_AIM OF THE EXERCISE:_ Reproduce the records word for word, leaving out any pictures they hold.

_INPUT RECORDS:_
--------------------

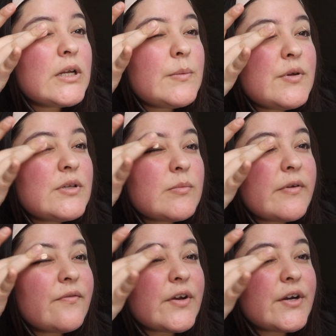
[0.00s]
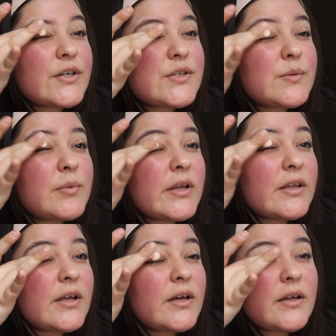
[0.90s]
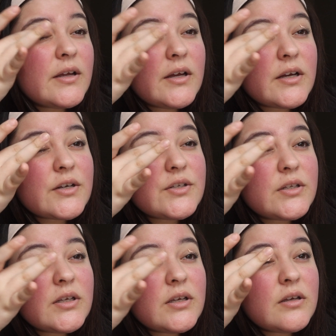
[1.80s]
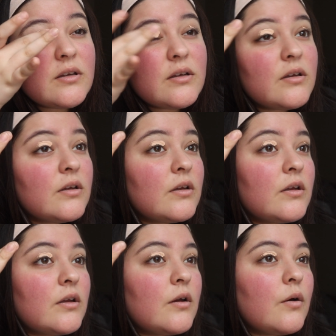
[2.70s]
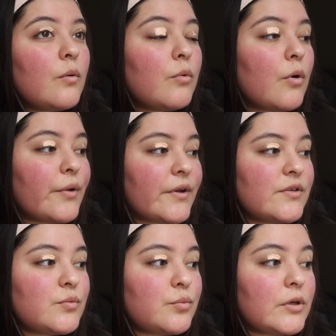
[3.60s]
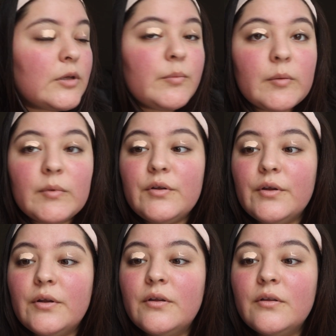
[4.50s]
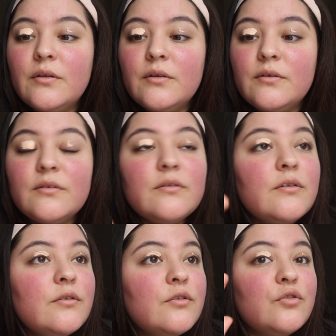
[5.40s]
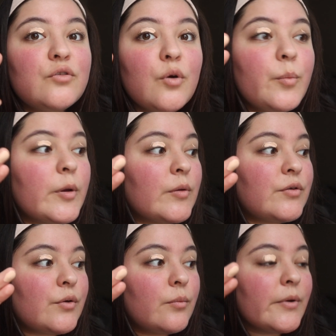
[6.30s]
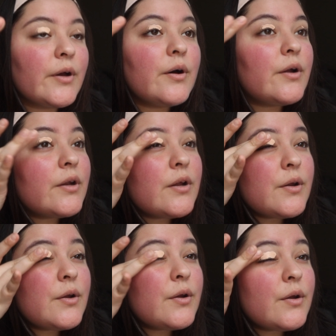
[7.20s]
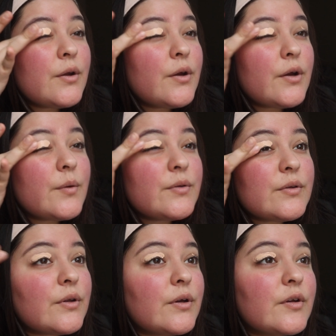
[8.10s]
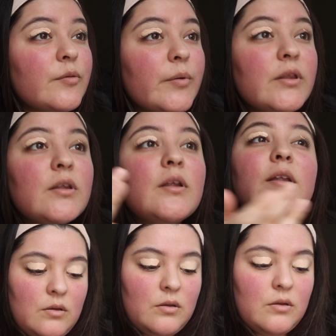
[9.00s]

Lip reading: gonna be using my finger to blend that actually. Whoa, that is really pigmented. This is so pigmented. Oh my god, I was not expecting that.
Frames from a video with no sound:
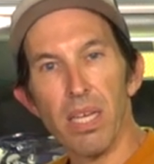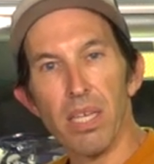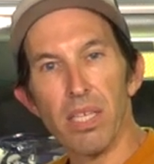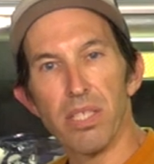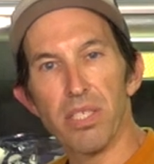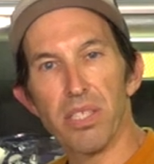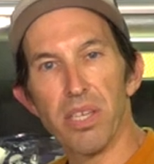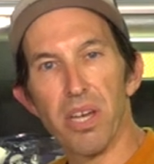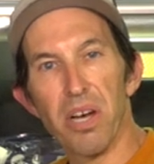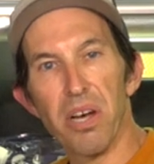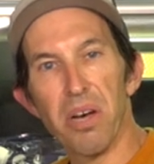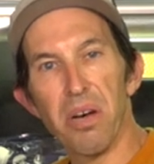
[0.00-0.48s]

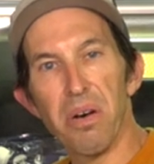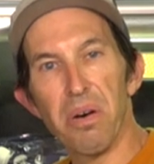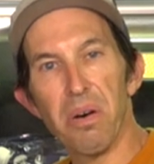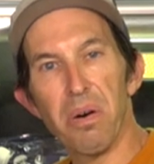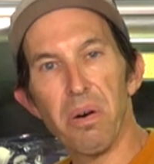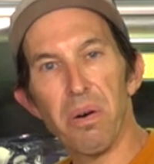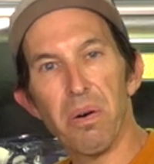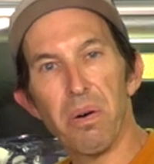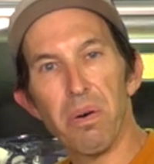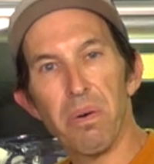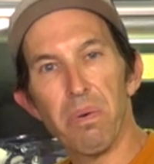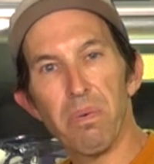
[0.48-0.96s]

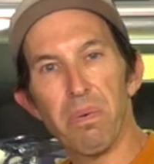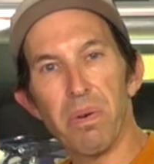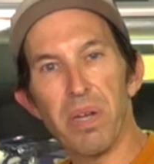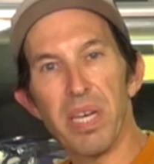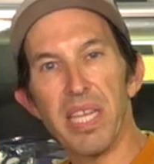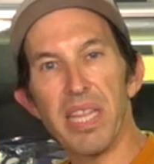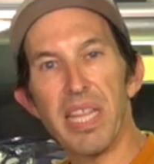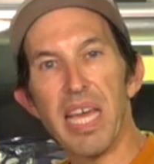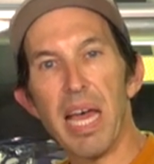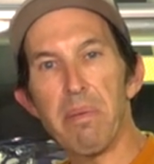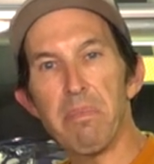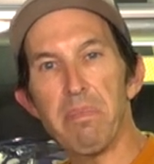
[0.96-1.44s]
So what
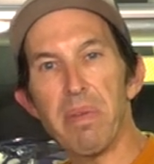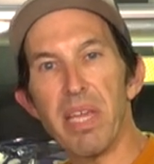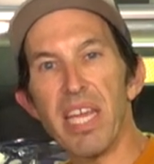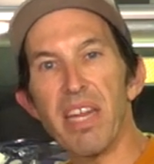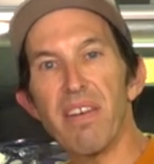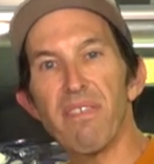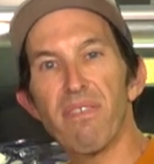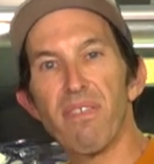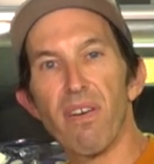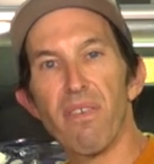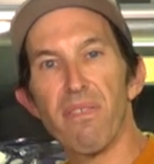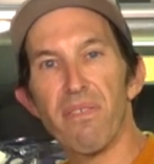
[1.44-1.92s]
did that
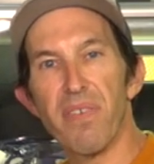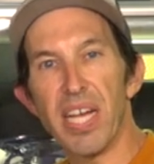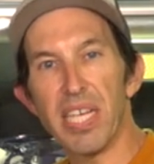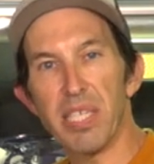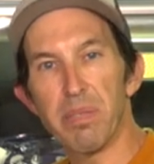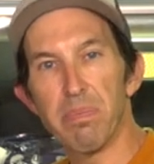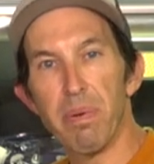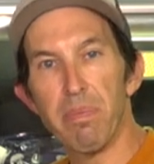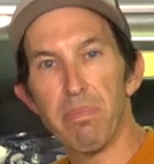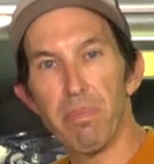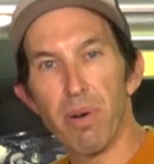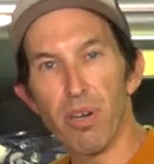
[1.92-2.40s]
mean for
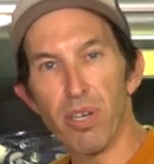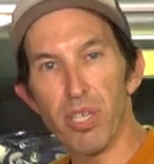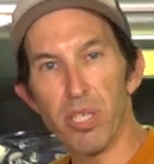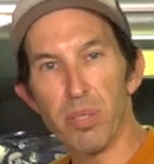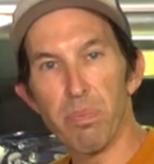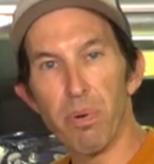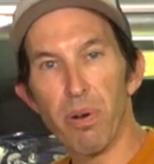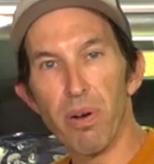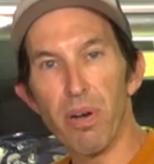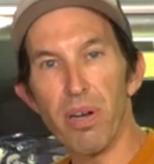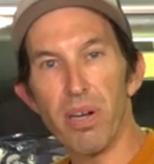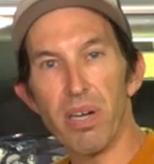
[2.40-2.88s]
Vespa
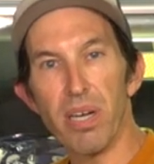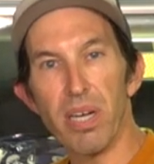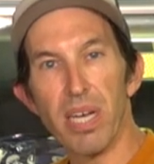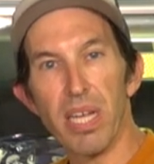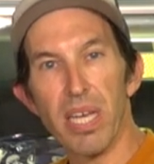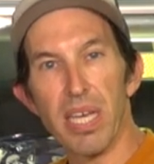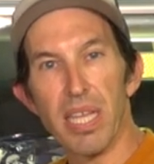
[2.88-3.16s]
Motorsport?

--------------------

_WRITTEN RESPONSE:_
[0.00s]
[0.90s]
[1.80s]
[2.70s]
[3.60s]
[4.50s]
[5.40s]
[6.30s]
[7.20s]
[8.10s]
[9.00s]

Lip reading: gonna be using my finger to blend that actually. Whoa, that is really pigmented. This is so pigmented. Oh my god, I was not expecting that.
Frames from a video with no sound:
[0.00-0.48s]

[0.48-0.96s]

[0.96-1.44s]
So what
[1.44-1.92s]
did that
[1.92-2.40s]
mean for
[2.40-2.88s]
Vespa
[2.88-3.16s]
Motorsport?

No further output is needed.